■ Your instructions ■
Return exactly, with nothing added, the lines from the one that contains "(0.50 s to 0.75 s)" through the end of the listing below, pictures excluded.

■ Extracted data ■
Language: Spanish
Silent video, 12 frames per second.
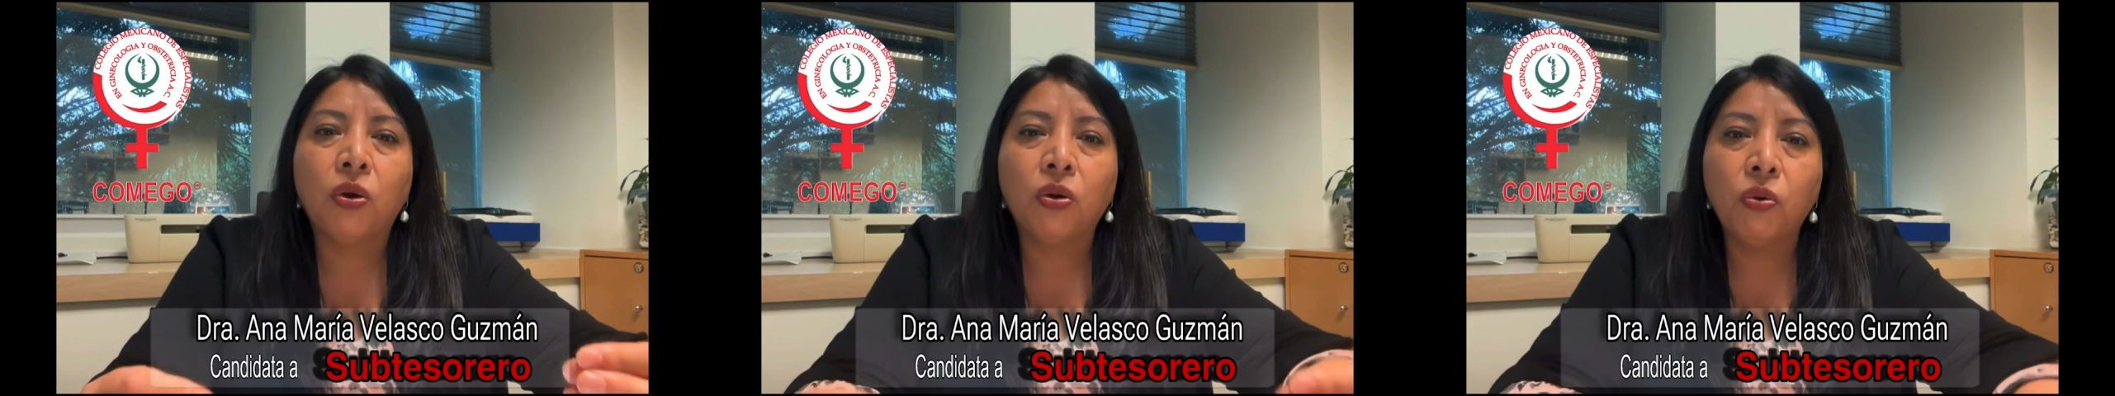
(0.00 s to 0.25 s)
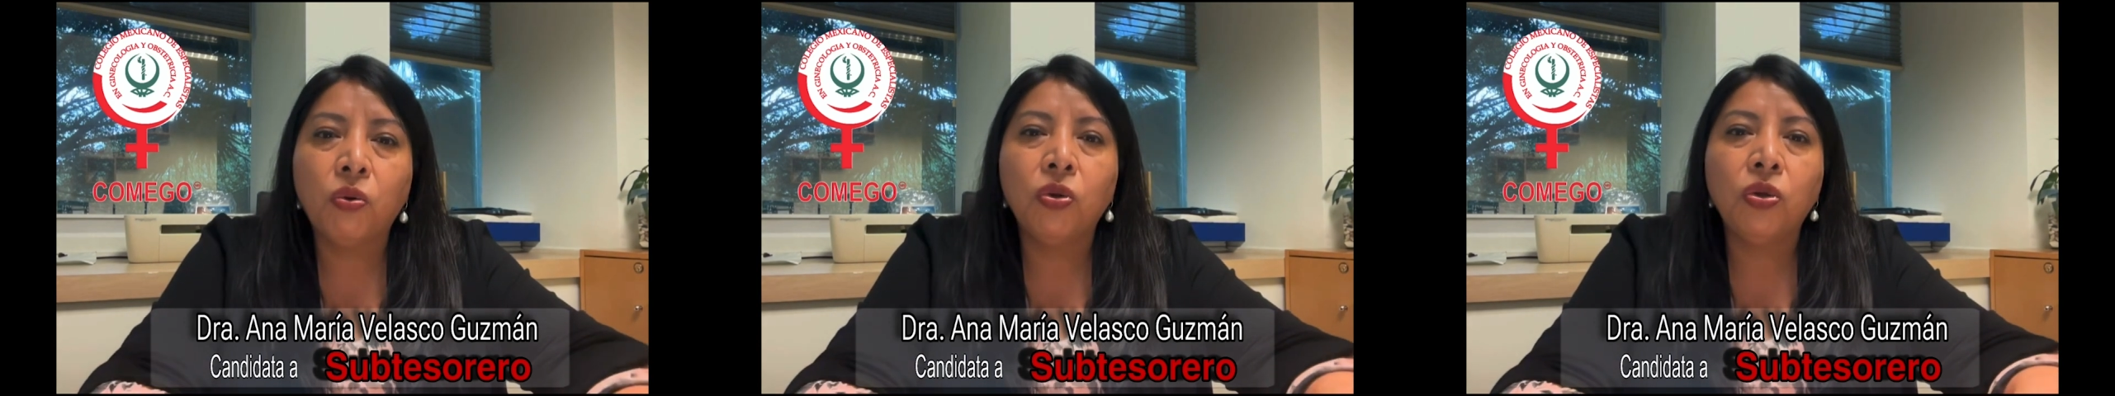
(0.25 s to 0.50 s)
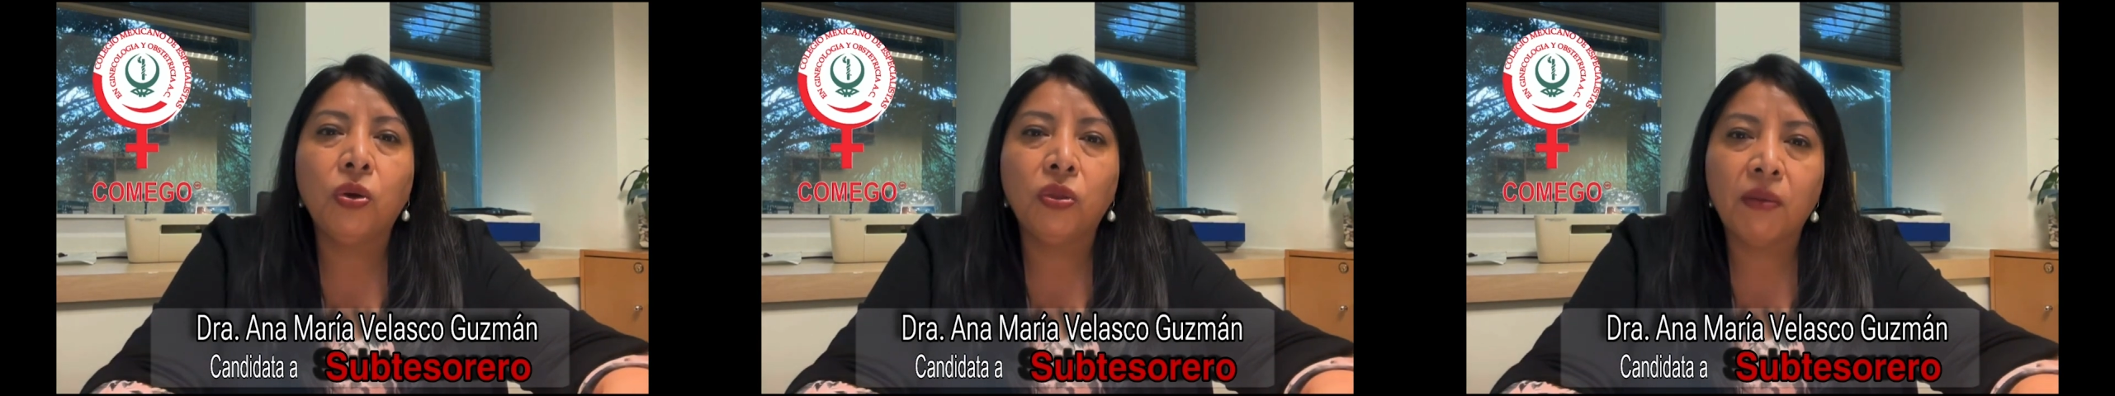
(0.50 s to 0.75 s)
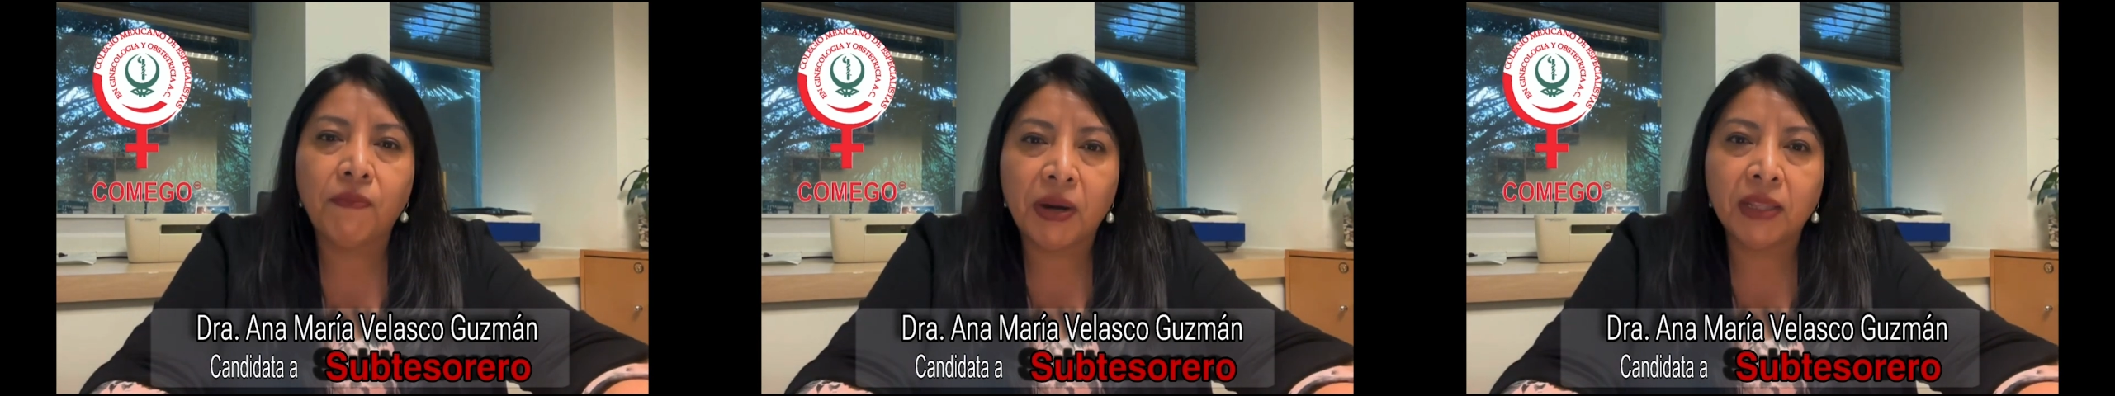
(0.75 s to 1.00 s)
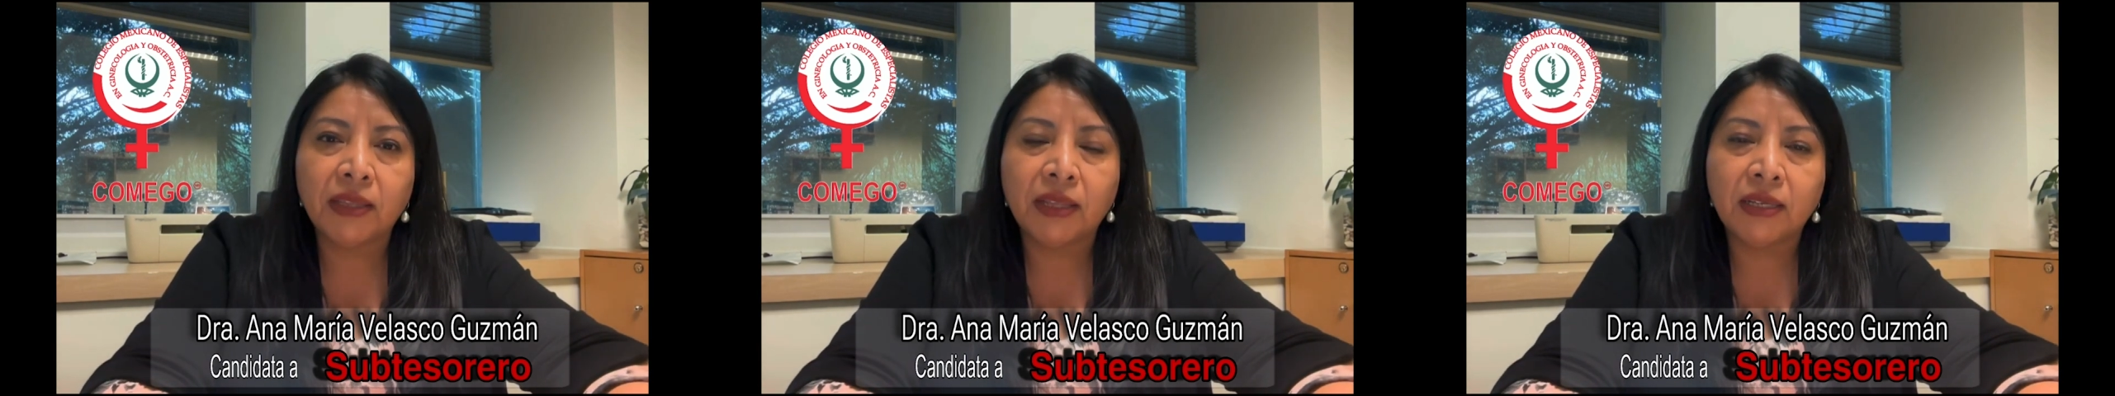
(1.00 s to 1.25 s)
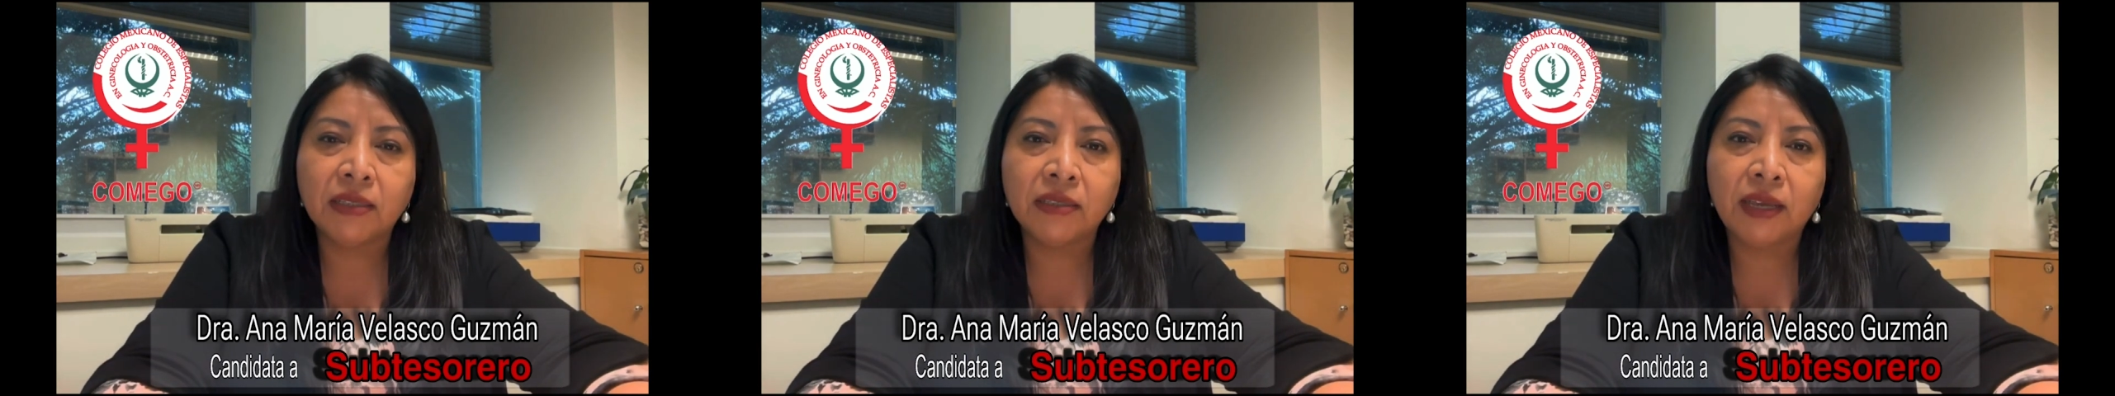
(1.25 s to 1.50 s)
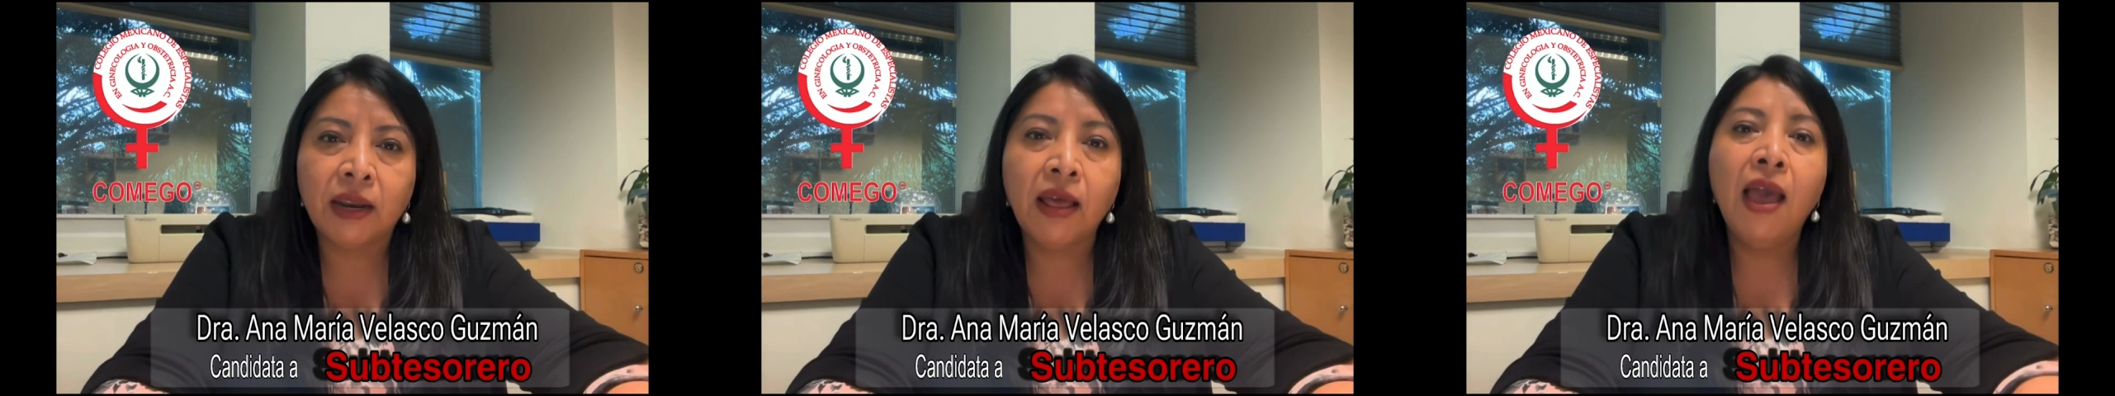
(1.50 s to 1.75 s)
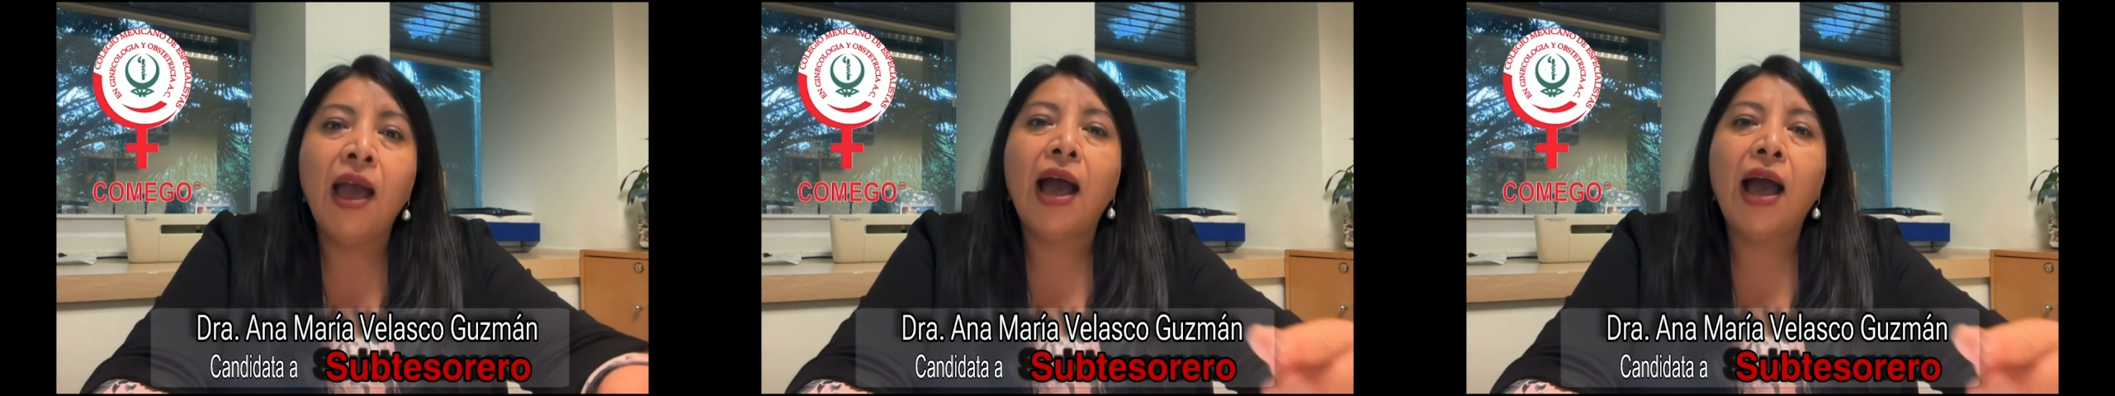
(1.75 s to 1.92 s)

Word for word: orgullo de pertenecer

■ Result ■
(0.50 s to 0.75 s)
(0.75 s to 1.00 s)
(1.00 s to 1.25 s)
(1.25 s to 1.50 s)
(1.50 s to 1.75 s)
(1.75 s to 1.92 s)

Word for word: orgullo de pertenecer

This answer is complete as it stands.